If you want to try stack wagons I have 3 that would be purty easy to pay for. They are all new Holland 1010's 1 works great, 1 ok, and 1 for parts. I never intend to bale peanut hay again therefore no need for them plan on keeping the bale bandit hooked up and sticking with grass and straw


----------



## KS John

r82230 said:


> Hire 2 guys, $0.25 a bale for each guy. Minimum, amount $125 each, plus possibly beverage (ice cold, adult if legal age). That way if they get to humping, they could be possibly done in a couple of hours. If they take their sweet time..........................., they still get $125, just their hourly rate would be lower.
> 
> This might sound like highway robbery, but it's what I would look at verses doing it myself and I don't handle many by hand. I'm in Ox's camp, accumulator/grapple one man show.
> 
> Larry


I am not sure you can hire anyone for $.25 a bale anymore! When I quit hauling (about 40 yrs ago) I had to pay $.12 a bale. A word on stack wagons, when I checked you needed at least a 15 foot wall barn, as the stack wagon is 13 feet tall when unloading.


----------



## JRehberg

I'm assuming your in Leon County, Florida. I live in Leon County also and can almost guarantee that you won't find anyone willing to do that around here. We are a government and university town (Tallahassee, FL) and we have very few people (and especially their offspring) willing to do any real work. You're best bet would probably be to find a good used bale wagon and have a barn to back it into to unload. Ironically, we have a large horse community in our area but most of the hay is shipped in from surrounding counties and south Georgia. The gentleman that rents the hay fields at my family farm an hour west of us (Marianna, FL) sells quite a bit of his horse hay over here. What kind of hay are you baling?

Jesse Rehberg


----------



## somedevildawg

Guess the OP is still lickin' the wounds....

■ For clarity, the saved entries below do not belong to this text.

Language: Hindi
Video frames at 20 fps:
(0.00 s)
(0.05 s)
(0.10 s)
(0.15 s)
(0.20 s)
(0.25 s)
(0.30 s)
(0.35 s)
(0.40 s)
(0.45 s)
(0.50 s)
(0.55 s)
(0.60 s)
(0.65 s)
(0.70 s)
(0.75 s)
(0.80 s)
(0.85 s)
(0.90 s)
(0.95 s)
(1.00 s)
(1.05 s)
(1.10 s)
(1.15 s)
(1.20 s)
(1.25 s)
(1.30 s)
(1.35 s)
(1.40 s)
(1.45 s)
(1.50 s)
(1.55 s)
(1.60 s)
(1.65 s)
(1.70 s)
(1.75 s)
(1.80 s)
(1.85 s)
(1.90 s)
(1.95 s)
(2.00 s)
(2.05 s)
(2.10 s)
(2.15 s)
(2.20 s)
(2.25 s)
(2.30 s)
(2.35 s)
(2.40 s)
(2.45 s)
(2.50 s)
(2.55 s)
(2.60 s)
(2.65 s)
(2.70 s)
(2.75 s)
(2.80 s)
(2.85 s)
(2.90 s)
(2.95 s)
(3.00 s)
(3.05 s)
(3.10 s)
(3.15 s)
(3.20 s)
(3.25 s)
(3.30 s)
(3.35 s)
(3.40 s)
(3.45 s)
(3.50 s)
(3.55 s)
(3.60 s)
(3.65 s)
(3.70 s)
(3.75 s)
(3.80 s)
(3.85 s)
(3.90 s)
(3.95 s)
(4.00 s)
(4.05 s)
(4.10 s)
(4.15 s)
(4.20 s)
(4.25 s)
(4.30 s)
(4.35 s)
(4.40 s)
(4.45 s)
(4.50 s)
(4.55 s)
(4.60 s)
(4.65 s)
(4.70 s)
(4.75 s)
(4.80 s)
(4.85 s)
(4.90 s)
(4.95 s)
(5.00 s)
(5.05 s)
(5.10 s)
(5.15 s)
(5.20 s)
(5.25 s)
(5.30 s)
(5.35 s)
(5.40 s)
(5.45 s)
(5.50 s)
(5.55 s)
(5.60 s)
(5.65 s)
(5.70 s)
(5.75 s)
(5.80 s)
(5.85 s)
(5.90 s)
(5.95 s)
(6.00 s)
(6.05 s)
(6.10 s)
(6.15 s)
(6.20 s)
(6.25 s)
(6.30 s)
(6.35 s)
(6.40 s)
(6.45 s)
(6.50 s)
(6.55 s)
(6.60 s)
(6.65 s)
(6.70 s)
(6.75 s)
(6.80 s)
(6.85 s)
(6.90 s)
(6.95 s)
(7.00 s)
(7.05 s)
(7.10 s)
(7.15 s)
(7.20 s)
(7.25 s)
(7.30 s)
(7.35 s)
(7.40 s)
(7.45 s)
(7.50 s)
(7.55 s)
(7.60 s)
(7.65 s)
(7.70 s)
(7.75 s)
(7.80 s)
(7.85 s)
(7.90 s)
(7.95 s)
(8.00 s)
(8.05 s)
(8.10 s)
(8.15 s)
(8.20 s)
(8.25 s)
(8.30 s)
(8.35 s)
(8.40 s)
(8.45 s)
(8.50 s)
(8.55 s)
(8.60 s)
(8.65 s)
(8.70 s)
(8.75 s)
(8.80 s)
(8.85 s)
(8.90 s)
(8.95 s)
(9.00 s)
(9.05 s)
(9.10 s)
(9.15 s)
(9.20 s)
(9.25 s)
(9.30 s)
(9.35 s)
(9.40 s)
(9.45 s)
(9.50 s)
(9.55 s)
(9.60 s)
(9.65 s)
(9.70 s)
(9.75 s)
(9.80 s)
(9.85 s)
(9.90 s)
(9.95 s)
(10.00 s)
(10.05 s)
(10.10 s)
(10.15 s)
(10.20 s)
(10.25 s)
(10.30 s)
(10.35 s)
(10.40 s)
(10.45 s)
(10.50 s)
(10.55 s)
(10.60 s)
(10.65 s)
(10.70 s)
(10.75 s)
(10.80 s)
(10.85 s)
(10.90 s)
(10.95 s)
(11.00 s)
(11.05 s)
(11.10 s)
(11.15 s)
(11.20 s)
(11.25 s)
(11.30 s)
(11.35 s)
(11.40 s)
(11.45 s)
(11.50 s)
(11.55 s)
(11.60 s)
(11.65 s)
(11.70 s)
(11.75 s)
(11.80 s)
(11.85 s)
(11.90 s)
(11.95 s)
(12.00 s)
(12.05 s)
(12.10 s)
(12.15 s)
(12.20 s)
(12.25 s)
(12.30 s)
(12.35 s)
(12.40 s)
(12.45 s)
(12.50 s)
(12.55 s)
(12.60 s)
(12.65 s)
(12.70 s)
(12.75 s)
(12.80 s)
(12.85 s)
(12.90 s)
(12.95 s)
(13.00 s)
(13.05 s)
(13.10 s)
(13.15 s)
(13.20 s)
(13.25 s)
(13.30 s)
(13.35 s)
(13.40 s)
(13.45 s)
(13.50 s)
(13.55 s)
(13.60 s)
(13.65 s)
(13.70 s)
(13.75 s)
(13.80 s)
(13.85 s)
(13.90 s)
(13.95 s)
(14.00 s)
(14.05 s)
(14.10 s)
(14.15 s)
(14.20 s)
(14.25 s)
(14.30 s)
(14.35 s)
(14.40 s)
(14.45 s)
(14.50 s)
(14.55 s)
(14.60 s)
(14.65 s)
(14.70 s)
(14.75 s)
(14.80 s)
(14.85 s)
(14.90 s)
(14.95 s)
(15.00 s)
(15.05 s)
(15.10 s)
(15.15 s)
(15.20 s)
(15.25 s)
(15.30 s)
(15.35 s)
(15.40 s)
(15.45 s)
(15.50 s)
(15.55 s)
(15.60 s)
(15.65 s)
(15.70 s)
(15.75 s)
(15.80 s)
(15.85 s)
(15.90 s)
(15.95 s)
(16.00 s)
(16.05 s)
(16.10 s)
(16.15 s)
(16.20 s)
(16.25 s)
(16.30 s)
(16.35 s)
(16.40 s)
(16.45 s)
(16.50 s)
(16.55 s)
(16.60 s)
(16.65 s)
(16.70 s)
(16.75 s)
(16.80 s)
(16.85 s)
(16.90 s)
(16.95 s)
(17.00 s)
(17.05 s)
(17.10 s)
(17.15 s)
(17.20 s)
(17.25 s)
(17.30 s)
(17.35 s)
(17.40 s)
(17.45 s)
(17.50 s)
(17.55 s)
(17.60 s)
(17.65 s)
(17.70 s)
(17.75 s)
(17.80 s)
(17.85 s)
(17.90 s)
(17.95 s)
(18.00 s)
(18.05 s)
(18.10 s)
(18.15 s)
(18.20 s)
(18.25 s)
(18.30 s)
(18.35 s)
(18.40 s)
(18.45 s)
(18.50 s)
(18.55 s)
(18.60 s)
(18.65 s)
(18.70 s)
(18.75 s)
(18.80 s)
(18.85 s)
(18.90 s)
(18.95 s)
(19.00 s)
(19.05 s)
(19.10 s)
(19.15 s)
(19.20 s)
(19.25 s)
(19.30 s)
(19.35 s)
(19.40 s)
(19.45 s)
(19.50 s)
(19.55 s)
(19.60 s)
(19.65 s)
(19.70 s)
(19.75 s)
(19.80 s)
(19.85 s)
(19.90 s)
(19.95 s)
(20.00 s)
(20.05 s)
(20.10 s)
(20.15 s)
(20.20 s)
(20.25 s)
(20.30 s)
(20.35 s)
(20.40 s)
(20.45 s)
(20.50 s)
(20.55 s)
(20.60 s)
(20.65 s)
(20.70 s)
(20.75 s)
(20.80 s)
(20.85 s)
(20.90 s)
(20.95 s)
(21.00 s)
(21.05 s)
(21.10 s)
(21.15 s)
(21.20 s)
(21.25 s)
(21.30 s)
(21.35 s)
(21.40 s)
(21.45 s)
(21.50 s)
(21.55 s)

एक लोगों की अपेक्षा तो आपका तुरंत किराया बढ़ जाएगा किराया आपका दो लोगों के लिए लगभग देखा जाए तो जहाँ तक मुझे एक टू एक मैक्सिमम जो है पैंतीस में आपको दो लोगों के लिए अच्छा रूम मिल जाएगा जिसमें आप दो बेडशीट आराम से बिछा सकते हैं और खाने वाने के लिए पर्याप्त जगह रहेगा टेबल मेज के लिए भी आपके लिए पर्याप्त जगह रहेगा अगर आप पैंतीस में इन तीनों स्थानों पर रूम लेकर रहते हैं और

wonder if he was talking about Leon FL, you're right, he's really out of luck there 

I'm bettin' we've all "been there, done that" 
Hayin' Looks purty easy from the road....


----------



## Ray 54

A dollar a bale by machine is rock bottom out here. Most are 1.50 to 2.00 a bale. But I am talking 3 string 100 to 120 lbs bales,700 to over 1000 bales in a day. Been 30 or 40 years since any hay has been done by hand.


----------



## Shetland Sheepdog

My hay goes into kicker racks, so the only hand work is unloading!

My storage is all "second floor", so up a conveyor!

I charge 50 cents more per bale for hay out of storage than for hay on wagon!

That being said, I could pay that 50 cents per bale for unloading & stacking, and break even!

At present, brother and I can unload and stack a 100 bale load in a 1/2 to 3/4 hour, and he is 77 & I am 81!

So, a couple young fellows could pocket upwards of $50 per hour each, if they were willing to break a sweat!


----------



## Shetland Sheepdog

Stack wagon & grapple, or accumulator & grapple would certainly eliminate the hand labor, but ones storage has to be compatible!


----------



## Tx Jim

Shetland Sheepdog

My congratulations to you & your brother on Y'alls small sq bale handling abilities at your """young ages"""!!!


----------



## r82230

KS John said:


> I am not sure you can hire anyone for $.25 a bale anymore! When I quit hauling (about 40 yrs ago) I had to pay $.12 a bale. A word on stack wagons, when I checked you needed at least a 15 foot wall barn, as the stack wagon is 13 feet tall when unloading.


I found a couple of "young" guys that do it at rate, see above post by Sheepdog. Seems him and his little brother do it for about that rate.   :lol:

Larry


----------



## Shetland Sheepdog

Larry, do we have to bring our own conveyor?  Might be a slight upcharge! 

One other thing, we get mileage! :huh:


----------



## Lostin55

Here locally a guys baler was not working right. The length was from 34 to 52 inches. Rather than fix the baler, or maybe he didn't notice, he baled it all.
Fast forward. He tried to hire me with the stacker. Nope.
He hired three kids and a older guy. They charged $1/bale. It took them over a week. It was maybe two or three thousand baled.


----------



## Hayjosh

r82230 said:


> I found a couple of "young" guys that do it at rate, see above post by Sheepdog. Seems him and his little brother do it for about that rate.   :lol:
> 
> Larry


Must be gold dust in your water up there. I pay $15/hr here and the kids prefer to work for me for the pay than working at a lame country club or a dairy farm that's paying them in peanuts, if it remembers to pay them.


----------